(Collected data entries)
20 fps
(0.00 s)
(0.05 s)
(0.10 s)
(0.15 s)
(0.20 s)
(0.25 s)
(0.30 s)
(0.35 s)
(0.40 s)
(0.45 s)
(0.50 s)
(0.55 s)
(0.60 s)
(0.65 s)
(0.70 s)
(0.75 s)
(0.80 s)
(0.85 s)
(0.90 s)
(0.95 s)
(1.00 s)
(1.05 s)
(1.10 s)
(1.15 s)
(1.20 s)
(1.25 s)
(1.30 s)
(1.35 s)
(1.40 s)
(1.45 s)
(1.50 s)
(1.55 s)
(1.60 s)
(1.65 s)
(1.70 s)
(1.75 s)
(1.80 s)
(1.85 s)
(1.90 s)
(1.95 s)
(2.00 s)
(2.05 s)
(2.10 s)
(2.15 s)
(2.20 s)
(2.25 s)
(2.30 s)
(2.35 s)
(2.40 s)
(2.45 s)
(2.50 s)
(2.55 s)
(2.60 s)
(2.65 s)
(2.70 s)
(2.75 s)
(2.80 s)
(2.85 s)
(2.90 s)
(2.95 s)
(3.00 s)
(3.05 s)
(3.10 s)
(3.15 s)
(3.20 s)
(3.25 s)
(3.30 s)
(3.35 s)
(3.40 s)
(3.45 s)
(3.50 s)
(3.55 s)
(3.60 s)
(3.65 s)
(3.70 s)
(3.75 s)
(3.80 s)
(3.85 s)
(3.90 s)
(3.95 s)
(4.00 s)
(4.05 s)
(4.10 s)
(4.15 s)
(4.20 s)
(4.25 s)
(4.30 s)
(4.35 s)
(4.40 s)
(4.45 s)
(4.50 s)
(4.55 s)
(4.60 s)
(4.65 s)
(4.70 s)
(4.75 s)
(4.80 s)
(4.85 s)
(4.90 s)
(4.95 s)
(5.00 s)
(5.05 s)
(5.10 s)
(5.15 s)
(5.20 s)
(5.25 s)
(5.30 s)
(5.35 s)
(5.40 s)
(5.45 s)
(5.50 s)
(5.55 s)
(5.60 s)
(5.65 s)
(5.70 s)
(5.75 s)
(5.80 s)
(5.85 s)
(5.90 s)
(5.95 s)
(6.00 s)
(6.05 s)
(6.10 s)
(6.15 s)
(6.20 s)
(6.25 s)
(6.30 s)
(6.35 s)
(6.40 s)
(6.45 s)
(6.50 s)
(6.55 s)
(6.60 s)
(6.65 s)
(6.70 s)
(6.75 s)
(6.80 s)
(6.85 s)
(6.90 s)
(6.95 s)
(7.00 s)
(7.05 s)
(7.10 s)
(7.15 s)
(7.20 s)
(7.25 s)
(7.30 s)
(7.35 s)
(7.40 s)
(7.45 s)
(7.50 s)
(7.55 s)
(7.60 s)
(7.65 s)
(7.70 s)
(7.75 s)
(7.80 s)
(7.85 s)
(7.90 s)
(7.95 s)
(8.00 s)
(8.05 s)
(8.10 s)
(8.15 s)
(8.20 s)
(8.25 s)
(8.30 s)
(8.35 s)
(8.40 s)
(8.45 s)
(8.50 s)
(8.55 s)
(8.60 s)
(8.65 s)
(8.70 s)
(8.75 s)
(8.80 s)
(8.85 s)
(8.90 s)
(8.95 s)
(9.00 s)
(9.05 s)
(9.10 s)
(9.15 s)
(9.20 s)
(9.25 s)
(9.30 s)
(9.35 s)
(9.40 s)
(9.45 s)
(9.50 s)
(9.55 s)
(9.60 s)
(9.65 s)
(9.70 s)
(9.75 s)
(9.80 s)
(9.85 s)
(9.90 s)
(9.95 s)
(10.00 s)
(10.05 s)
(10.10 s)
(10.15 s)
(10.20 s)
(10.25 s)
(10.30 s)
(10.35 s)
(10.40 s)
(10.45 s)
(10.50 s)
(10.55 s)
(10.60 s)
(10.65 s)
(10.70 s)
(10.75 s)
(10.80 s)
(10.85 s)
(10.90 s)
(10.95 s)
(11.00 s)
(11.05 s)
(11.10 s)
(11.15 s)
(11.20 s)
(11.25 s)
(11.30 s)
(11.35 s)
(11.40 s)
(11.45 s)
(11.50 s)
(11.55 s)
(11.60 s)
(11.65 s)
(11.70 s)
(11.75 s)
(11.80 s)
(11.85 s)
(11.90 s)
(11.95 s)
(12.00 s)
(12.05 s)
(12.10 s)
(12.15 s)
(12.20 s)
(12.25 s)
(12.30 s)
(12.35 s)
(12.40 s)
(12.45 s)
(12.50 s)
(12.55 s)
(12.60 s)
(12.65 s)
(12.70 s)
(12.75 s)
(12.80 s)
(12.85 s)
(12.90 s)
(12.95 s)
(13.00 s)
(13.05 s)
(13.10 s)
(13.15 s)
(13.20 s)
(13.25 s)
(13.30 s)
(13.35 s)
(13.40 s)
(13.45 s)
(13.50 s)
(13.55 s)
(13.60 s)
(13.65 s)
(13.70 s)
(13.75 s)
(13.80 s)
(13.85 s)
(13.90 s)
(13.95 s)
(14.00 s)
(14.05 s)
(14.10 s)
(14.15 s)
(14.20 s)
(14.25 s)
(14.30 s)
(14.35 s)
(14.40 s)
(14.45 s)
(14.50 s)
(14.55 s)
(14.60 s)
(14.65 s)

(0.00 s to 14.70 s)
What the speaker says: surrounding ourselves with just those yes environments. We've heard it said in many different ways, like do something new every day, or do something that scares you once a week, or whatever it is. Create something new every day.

---

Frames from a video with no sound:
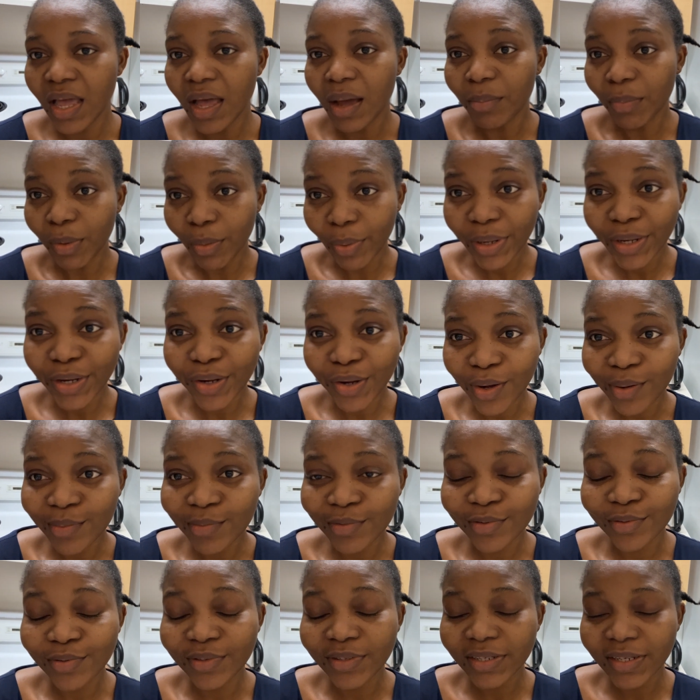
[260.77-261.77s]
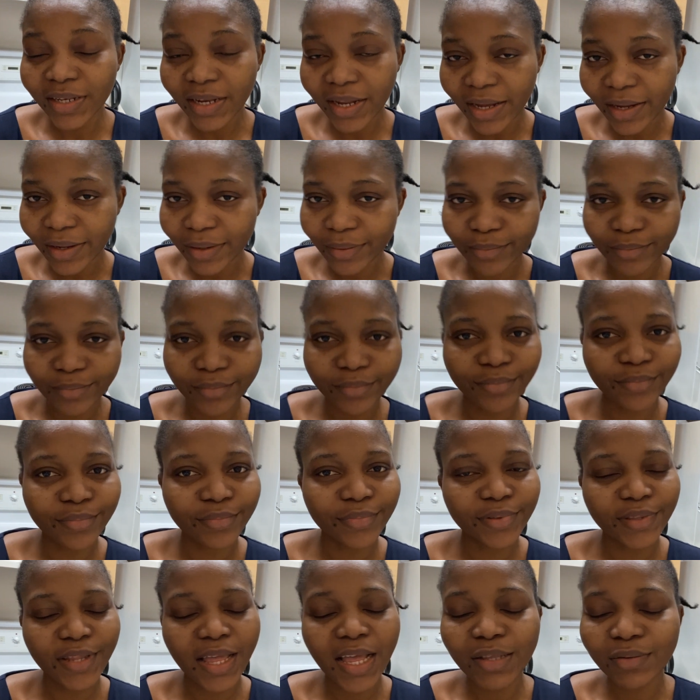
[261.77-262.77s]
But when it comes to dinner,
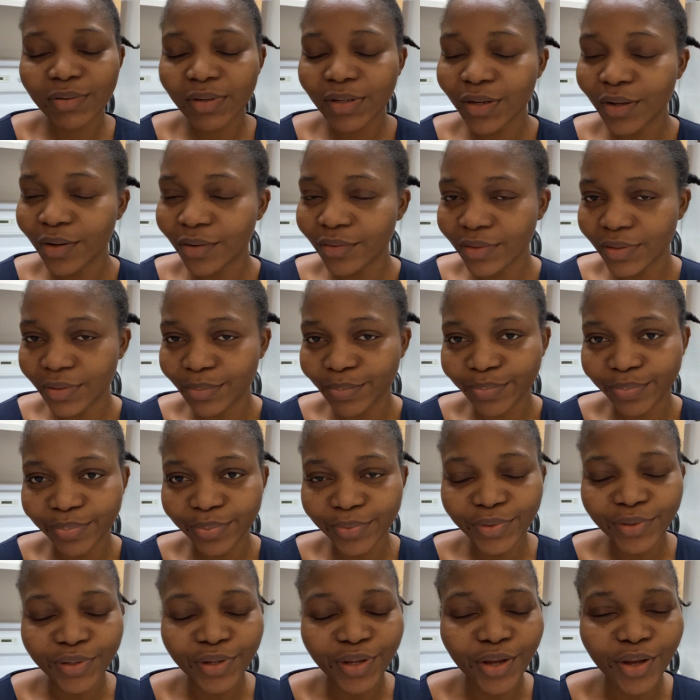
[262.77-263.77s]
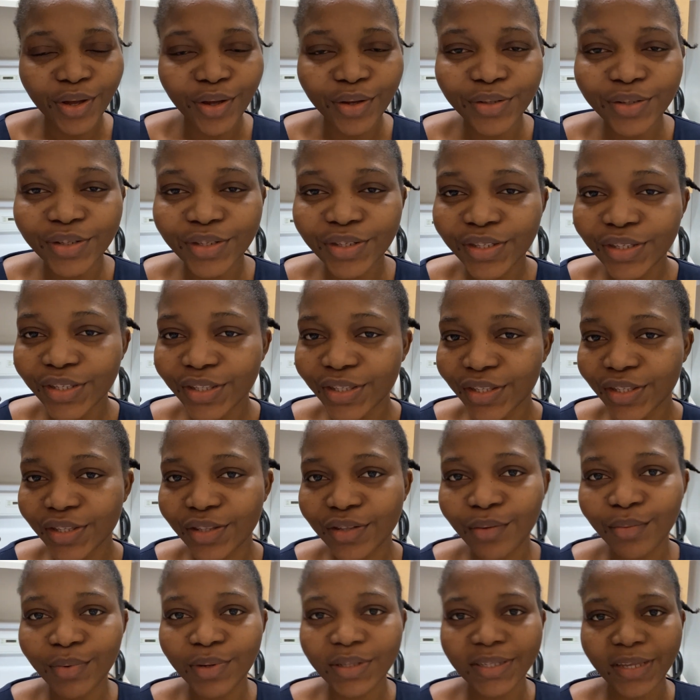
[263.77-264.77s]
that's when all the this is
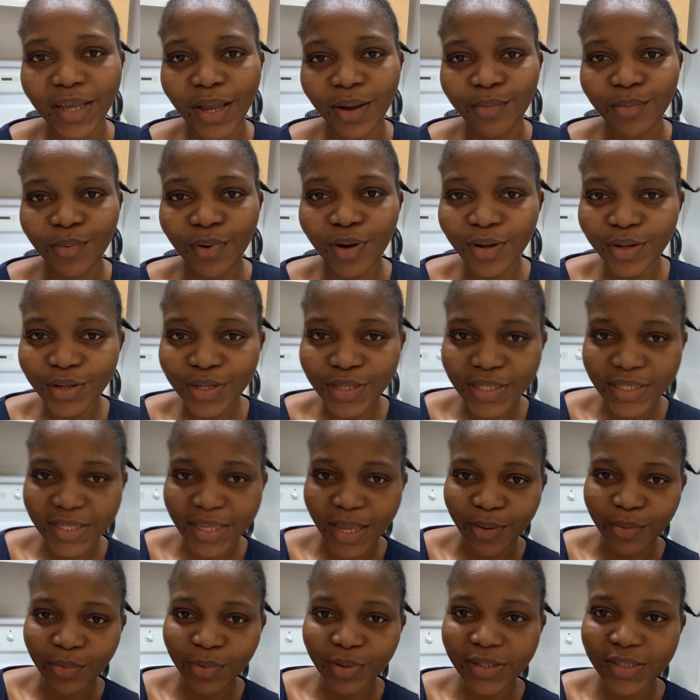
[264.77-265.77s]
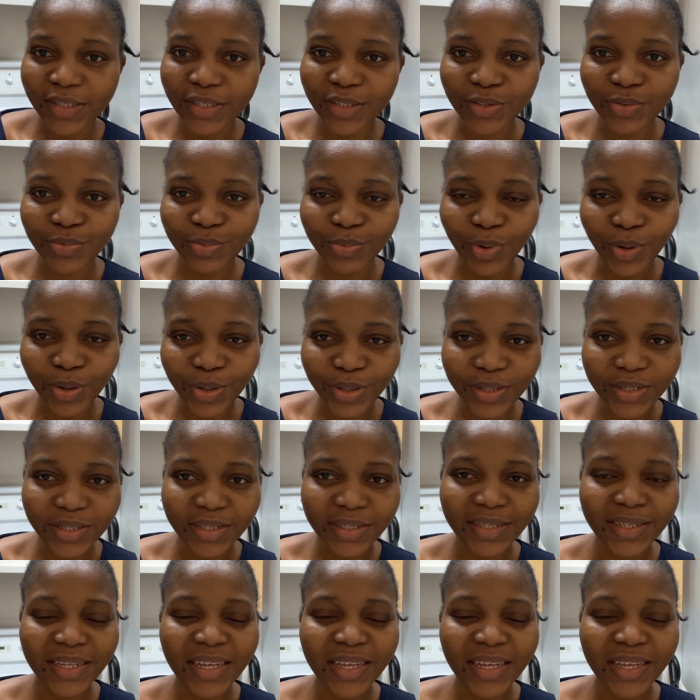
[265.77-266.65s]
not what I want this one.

...

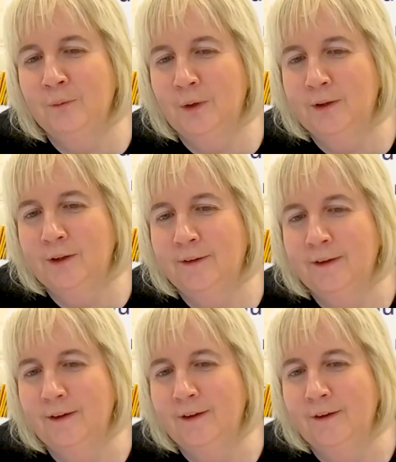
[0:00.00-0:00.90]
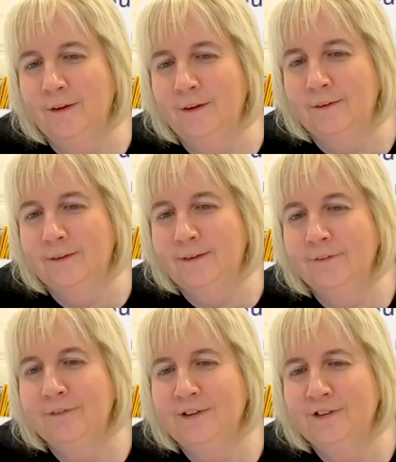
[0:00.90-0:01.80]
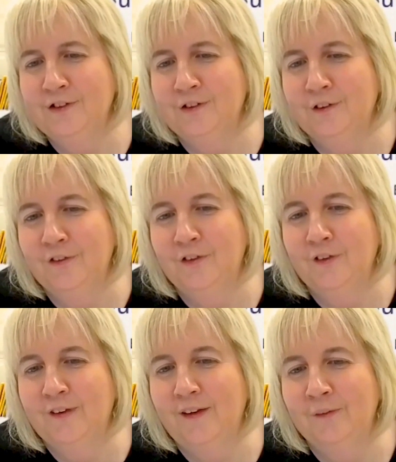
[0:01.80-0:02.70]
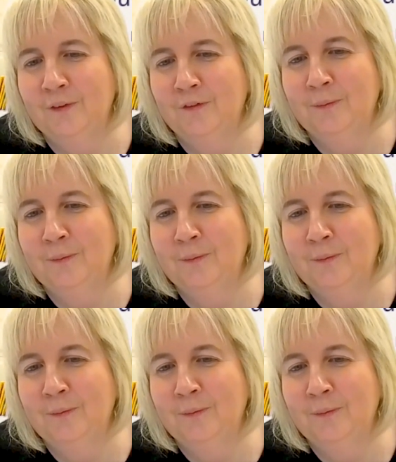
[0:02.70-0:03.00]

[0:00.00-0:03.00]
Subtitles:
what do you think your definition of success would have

> Instructions to follow: Pull every line holding "with" out of the records.

> Response area:
What the speaker says: surrounding ourselves with just those yes environments. We've heard it said in many different ways, like do something new every day, or do something that scares you once a week, or whatever it is. Create something new every day.
Frames from a video with no sound:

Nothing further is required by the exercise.